Insolvenzverwalter: „Wirecard im Kleinen“
Doch schon kurz nach der Einstellung des Hamburger Ermittlungsverfahrens im Fall KTG Agrar machten Hofreiters Geschäfte in diesem Sommer neue Schlagzeilen – nach dem Insolvenzantrag von Flexicamper Mitte Mai. Bei dem Wohnmobilvertrieb, der 2020 von Hofreiters Partnerin Jessica K. gegründet worden war, war aufgeflogen, dass von Dutzenden Käufern Anzahlungen von mehreren Zehntausend Euro angenommen worden sind – aber danach keine Wohnmobile ausgeliefert, ja oft noch nicht einmal bestellt wurden.
Eine Zeitlang sei es noch gelungen, die wartenden Kunden hinzuhalten, berichten heute Wegbegleiter von Hofreiter. Noch wenige Wochen habe Flexicamper einen Kredit einer Bank aus der Region erhalten. Zuletzt aber habe sich Hofreiter nicht mehr auf Fachmessen blicken lassen können, weil die Sache sonst wohl aufgeflogen wäre. Und noch etwas erzählt man sich in diesen Kreisen: Bei offiziellen Terminen und gegenüber Kunden habe sich Hofreiter immer mit dem Nachnamen seiner Partnerin und Flexicamper-Chefin ansprechen lassen und vorgestellt – auf dem Papier tauchte er ja nicht als Geschäftsführer auf.

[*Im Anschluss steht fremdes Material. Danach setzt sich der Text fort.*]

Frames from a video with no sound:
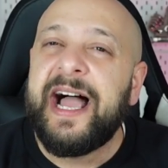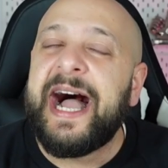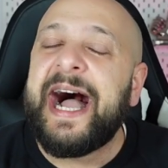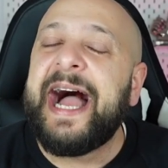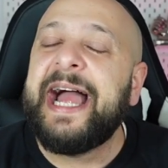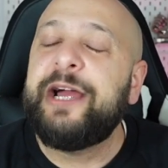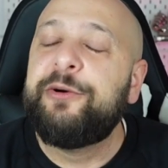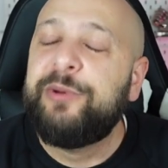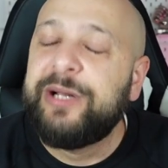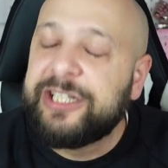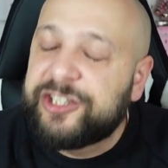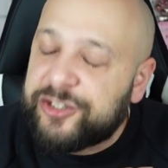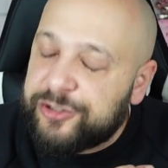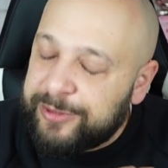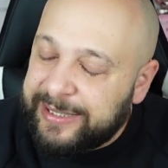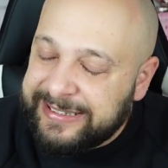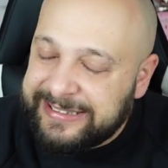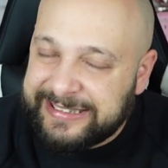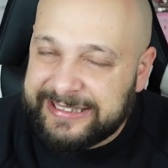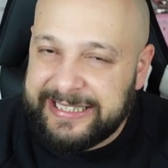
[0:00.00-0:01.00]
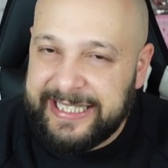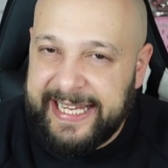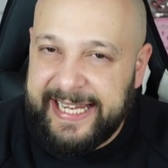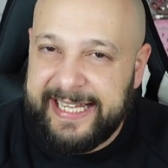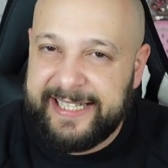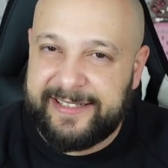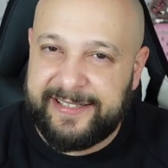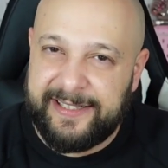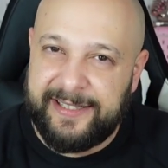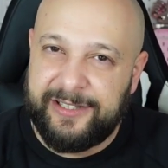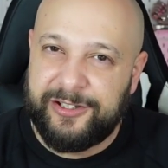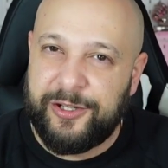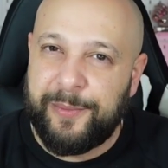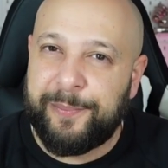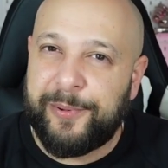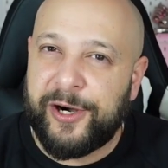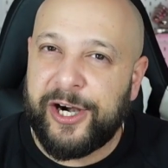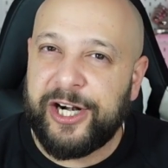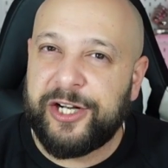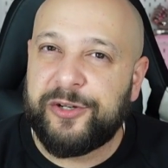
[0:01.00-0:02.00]
I will translate the
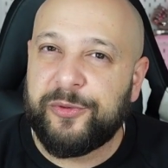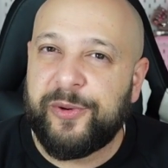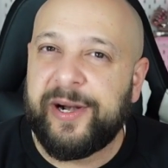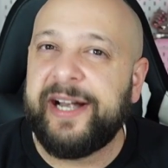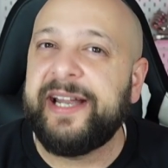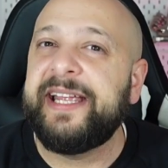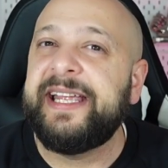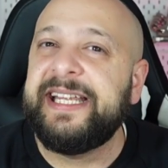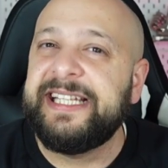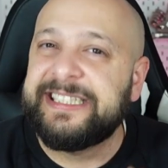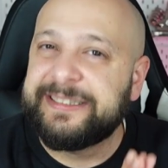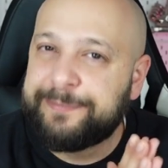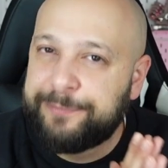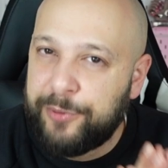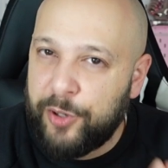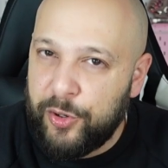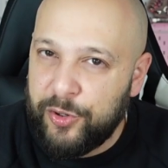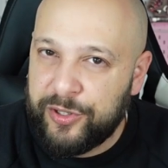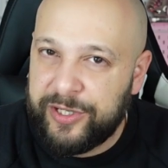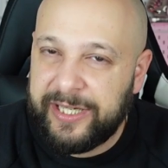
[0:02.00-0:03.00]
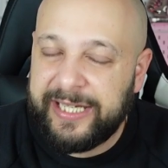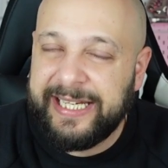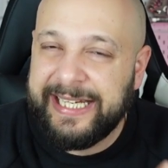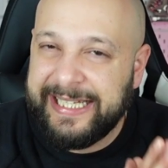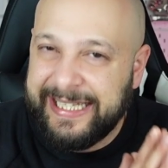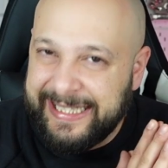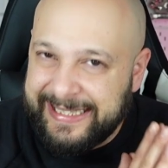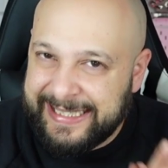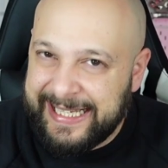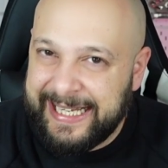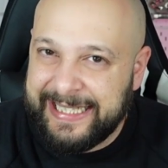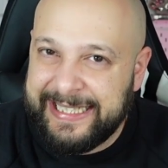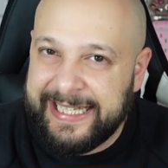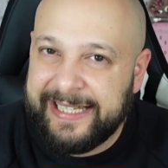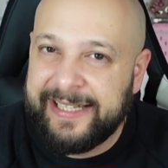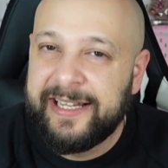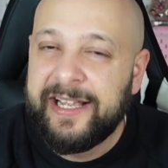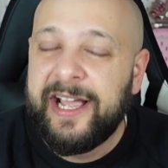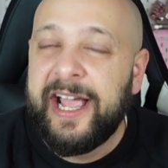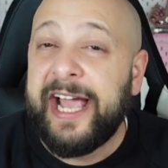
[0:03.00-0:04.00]
part where he spoke in
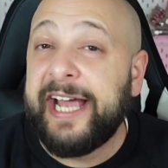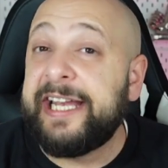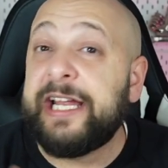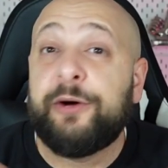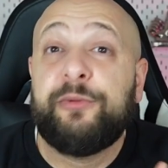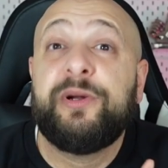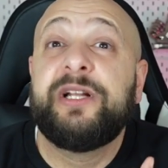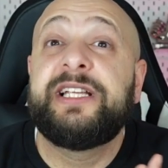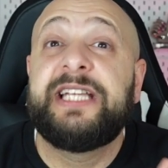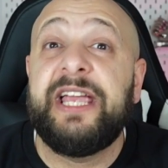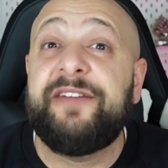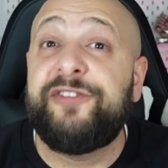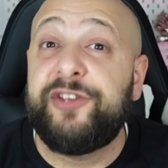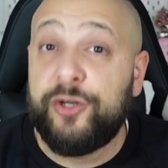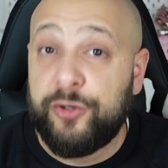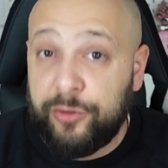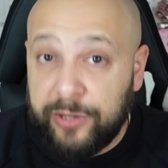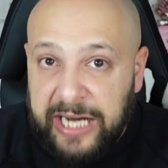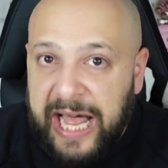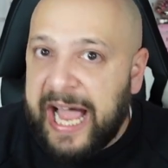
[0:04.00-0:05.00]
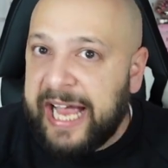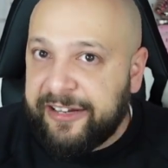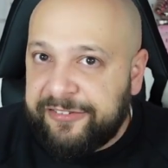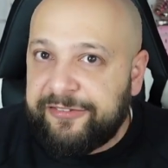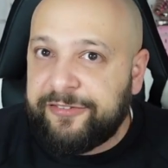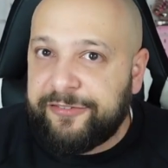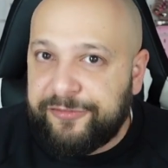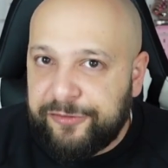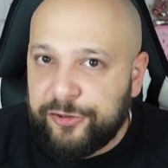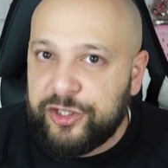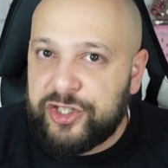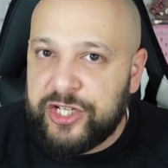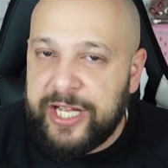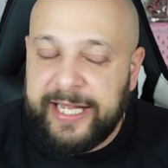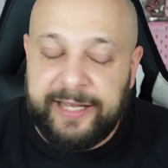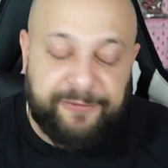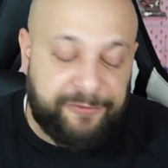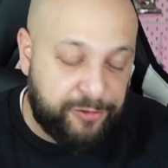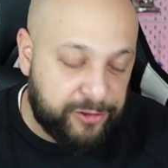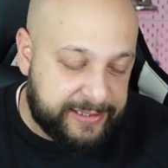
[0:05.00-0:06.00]
Italian and I will give you live
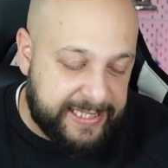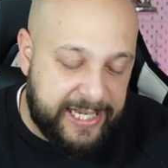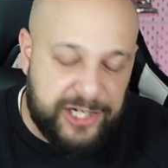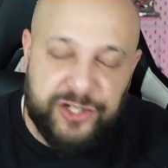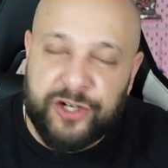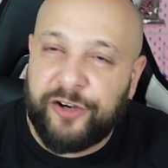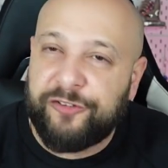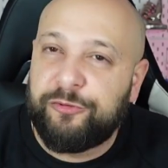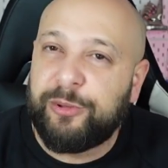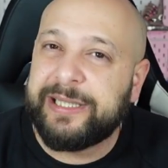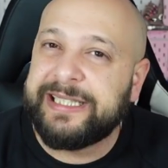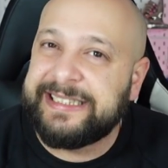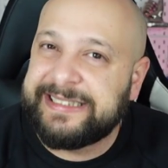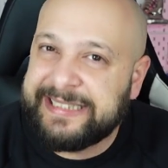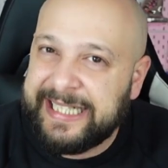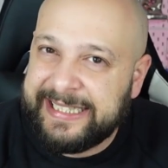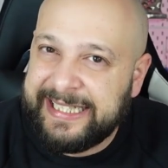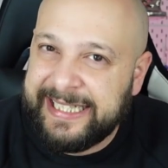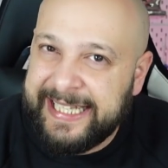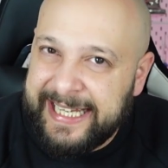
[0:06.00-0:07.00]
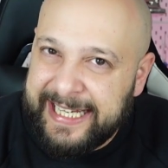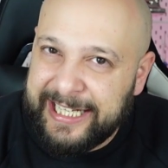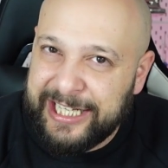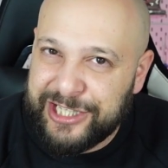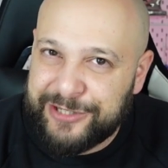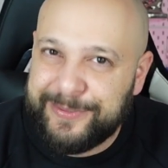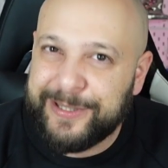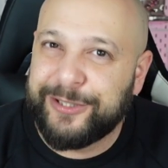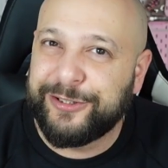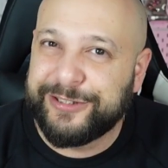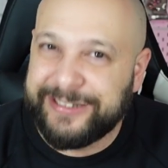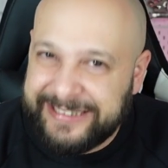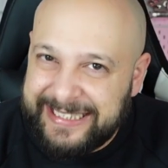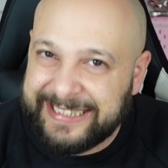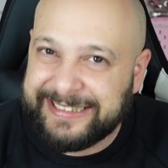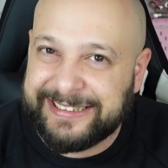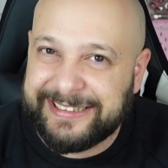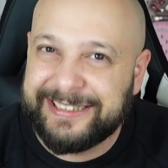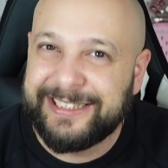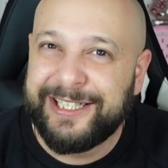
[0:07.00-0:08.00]
footage of what he said in English because
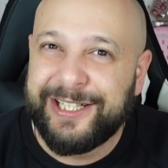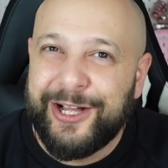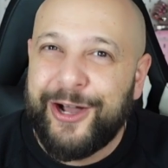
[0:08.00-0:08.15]
yes,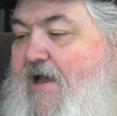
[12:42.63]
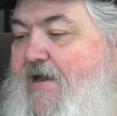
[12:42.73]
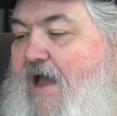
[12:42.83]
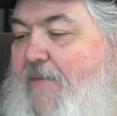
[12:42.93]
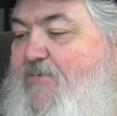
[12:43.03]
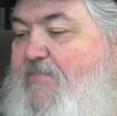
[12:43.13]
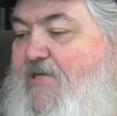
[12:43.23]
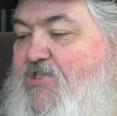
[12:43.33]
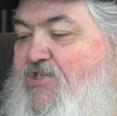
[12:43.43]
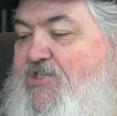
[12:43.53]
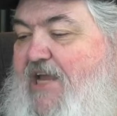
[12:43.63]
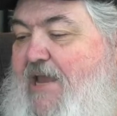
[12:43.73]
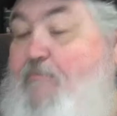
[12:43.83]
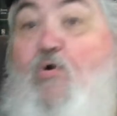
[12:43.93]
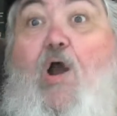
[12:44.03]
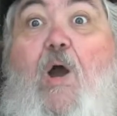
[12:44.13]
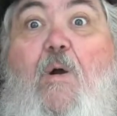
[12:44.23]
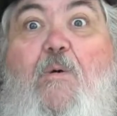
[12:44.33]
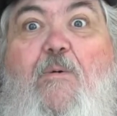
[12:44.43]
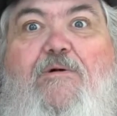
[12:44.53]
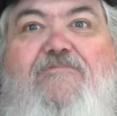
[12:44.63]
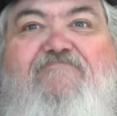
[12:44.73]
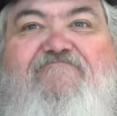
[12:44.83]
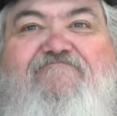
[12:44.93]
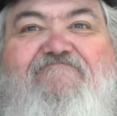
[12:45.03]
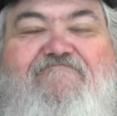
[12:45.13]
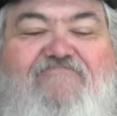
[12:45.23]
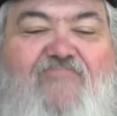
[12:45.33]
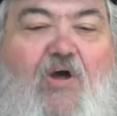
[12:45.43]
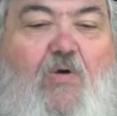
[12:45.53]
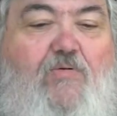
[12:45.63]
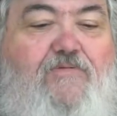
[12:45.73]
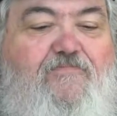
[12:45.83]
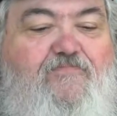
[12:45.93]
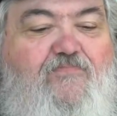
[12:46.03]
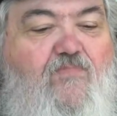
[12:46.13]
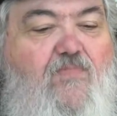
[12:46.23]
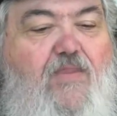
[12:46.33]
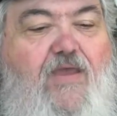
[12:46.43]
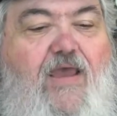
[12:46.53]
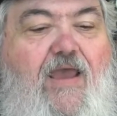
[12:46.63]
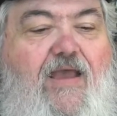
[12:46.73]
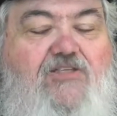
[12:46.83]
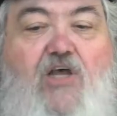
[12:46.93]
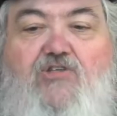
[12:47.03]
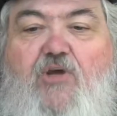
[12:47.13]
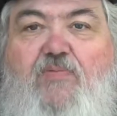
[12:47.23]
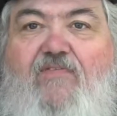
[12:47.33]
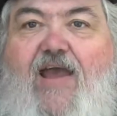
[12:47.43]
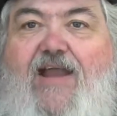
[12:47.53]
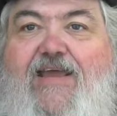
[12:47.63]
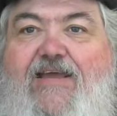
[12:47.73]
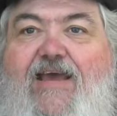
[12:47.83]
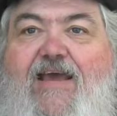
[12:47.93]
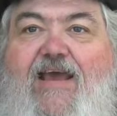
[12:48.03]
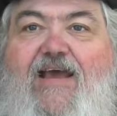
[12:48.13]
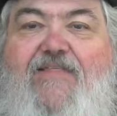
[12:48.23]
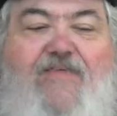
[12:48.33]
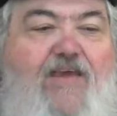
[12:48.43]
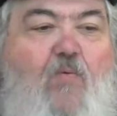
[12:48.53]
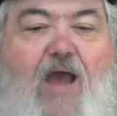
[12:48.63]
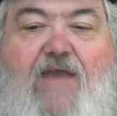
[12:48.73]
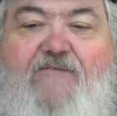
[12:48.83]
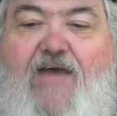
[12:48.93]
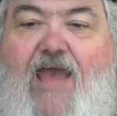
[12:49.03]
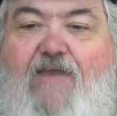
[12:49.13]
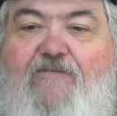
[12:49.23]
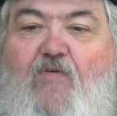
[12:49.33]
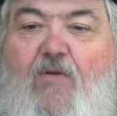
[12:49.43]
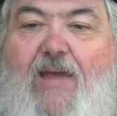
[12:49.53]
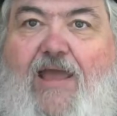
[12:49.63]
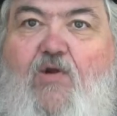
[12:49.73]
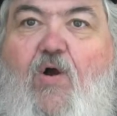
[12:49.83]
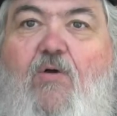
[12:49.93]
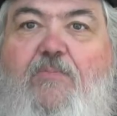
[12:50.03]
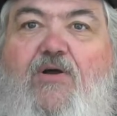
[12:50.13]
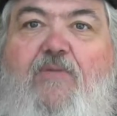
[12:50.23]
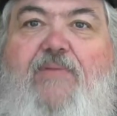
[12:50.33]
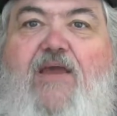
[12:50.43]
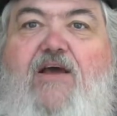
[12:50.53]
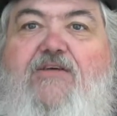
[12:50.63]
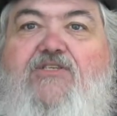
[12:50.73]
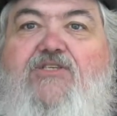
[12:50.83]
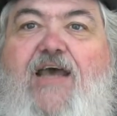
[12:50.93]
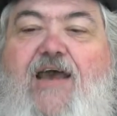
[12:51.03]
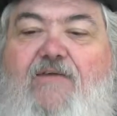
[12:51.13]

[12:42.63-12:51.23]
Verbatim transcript: an Optimus G Pro phone. It's also providing the Wi-Fi for my Chromebook becauseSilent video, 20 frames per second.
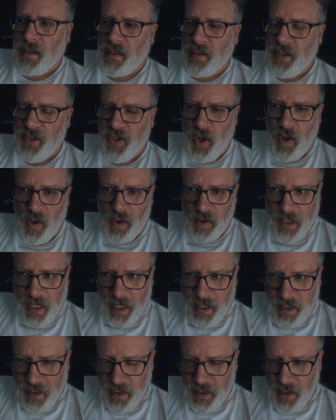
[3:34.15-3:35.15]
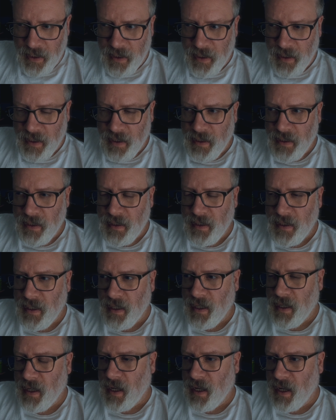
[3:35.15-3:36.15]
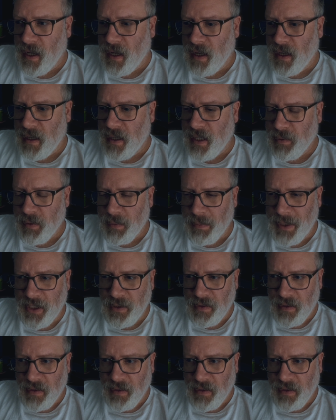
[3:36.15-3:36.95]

This Hulk idea, and it would be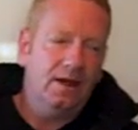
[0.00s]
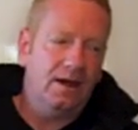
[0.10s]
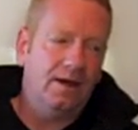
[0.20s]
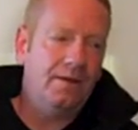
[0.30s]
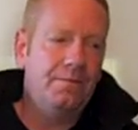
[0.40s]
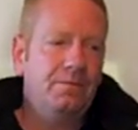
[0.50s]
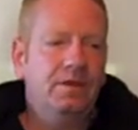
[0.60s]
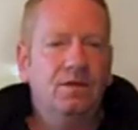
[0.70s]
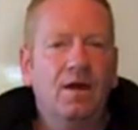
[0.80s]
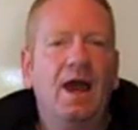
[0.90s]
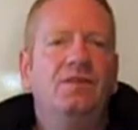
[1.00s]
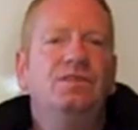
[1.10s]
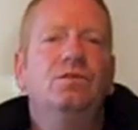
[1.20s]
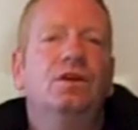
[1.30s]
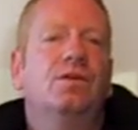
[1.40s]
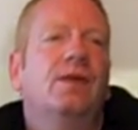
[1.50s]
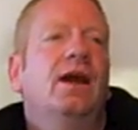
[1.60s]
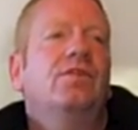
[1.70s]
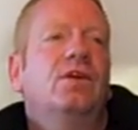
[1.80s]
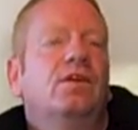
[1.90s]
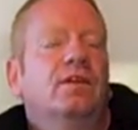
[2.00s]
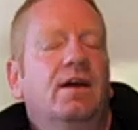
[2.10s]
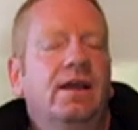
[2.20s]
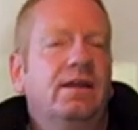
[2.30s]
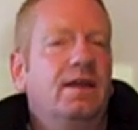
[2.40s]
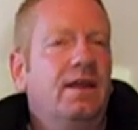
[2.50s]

As you look around online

Nach der Insolvenz im Mai hatten sich mehr 150 betroffene Kunden gemeldet, der Schaden soll 10 Mio. Euro übersteigen. Insolvenzverwalter Klaus Martin Lutz, der den Fall übernahm, fand öffentlich deutliche Worte: Zustände wie bei Flexicamper seien ihm in 30 Jahren noch nie untergekommen, die Geschäftsunterlagen des Unternehmens seien „ein einziger Sumpf“ und eine „Katastrophe“. Der ganze Fall sei für ihn „Wirecard im Kleinen“.